### [EXERCISE]
Nothing in the data should change when you return it, but leave the pictures out.

Collected data
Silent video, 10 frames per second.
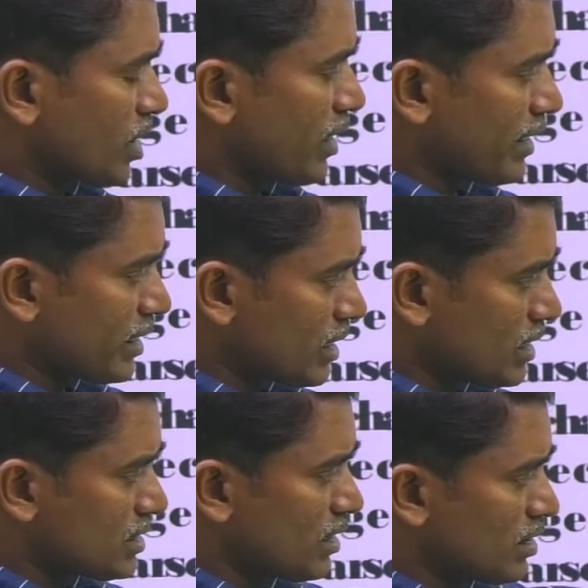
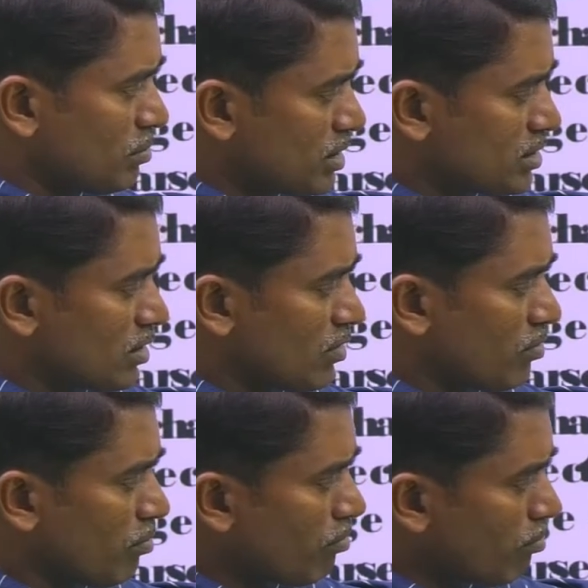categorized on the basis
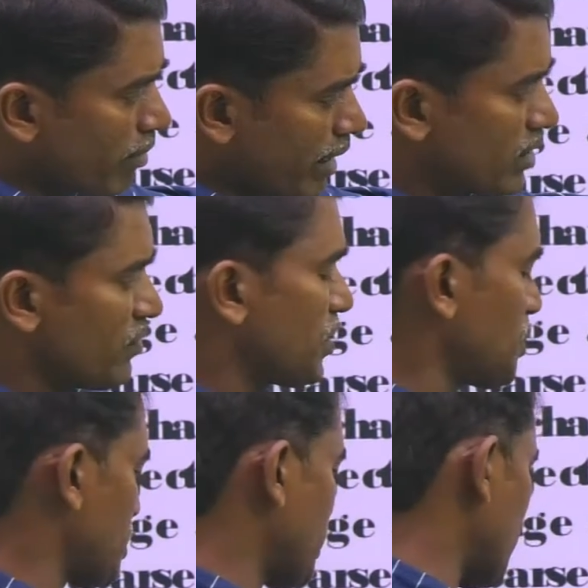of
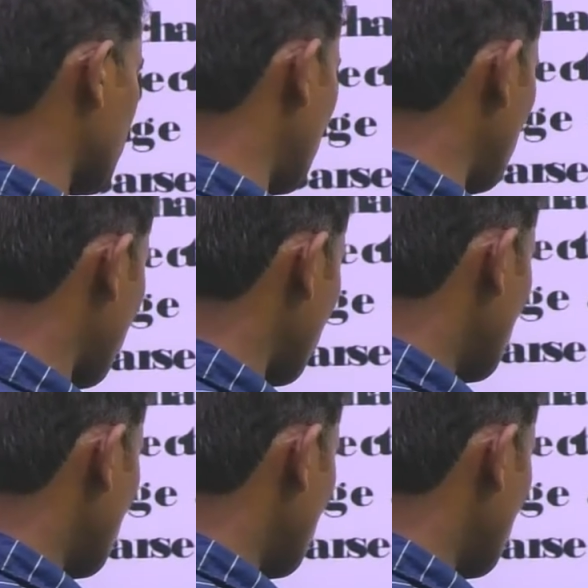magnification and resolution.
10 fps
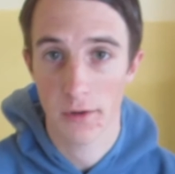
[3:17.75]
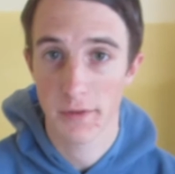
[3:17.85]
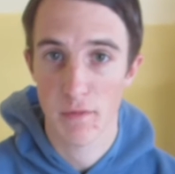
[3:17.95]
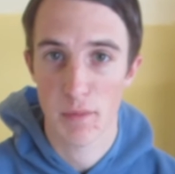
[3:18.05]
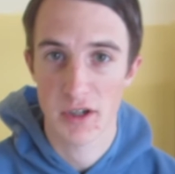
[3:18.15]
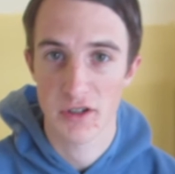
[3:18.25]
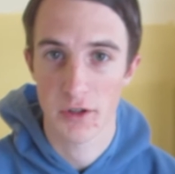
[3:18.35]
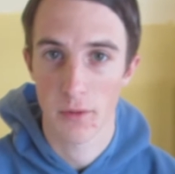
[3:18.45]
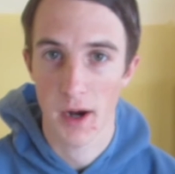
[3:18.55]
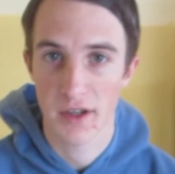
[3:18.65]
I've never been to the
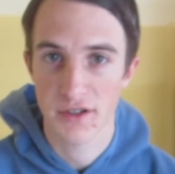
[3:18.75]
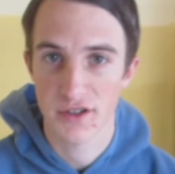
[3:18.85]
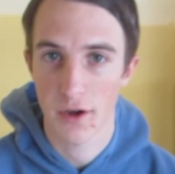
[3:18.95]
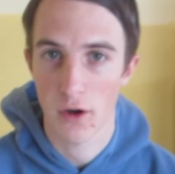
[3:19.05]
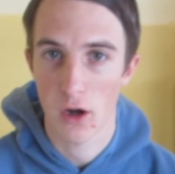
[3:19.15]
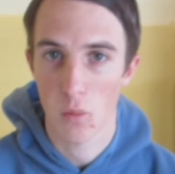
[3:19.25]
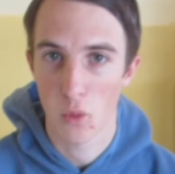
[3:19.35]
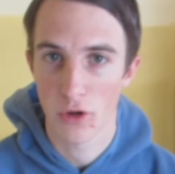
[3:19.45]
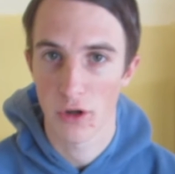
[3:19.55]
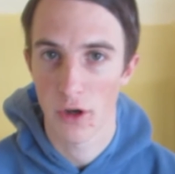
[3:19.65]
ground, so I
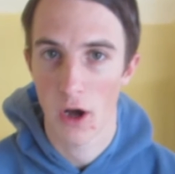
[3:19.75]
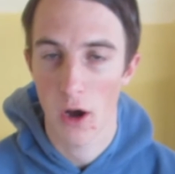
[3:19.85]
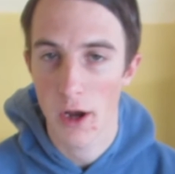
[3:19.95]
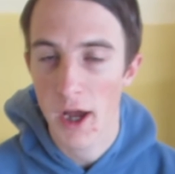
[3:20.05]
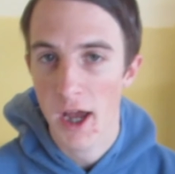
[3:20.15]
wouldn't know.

### [EXPECTED ANSWER]
Silent video, 10 frames per second.
categorized on the basis
of
magnification and resolution.
10 fps
[3:17.75]
[3:17.85]
[3:17.95]
[3:18.05]
[3:18.15]
[3:18.25]
[3:18.35]
[3:18.45]
[3:18.55]
[3:18.65]
I've never been to the
[3:18.75]
[3:18.85]
[3:18.95]
[3:19.05]
[3:19.15]
[3:19.25]
[3:19.35]
[3:19.45]
[3:19.55]
[3:19.65]
ground, so I
[3:19.75]
[3:19.85]
[3:19.95]
[3:20.05]
[3:20.15]
wouldn't know.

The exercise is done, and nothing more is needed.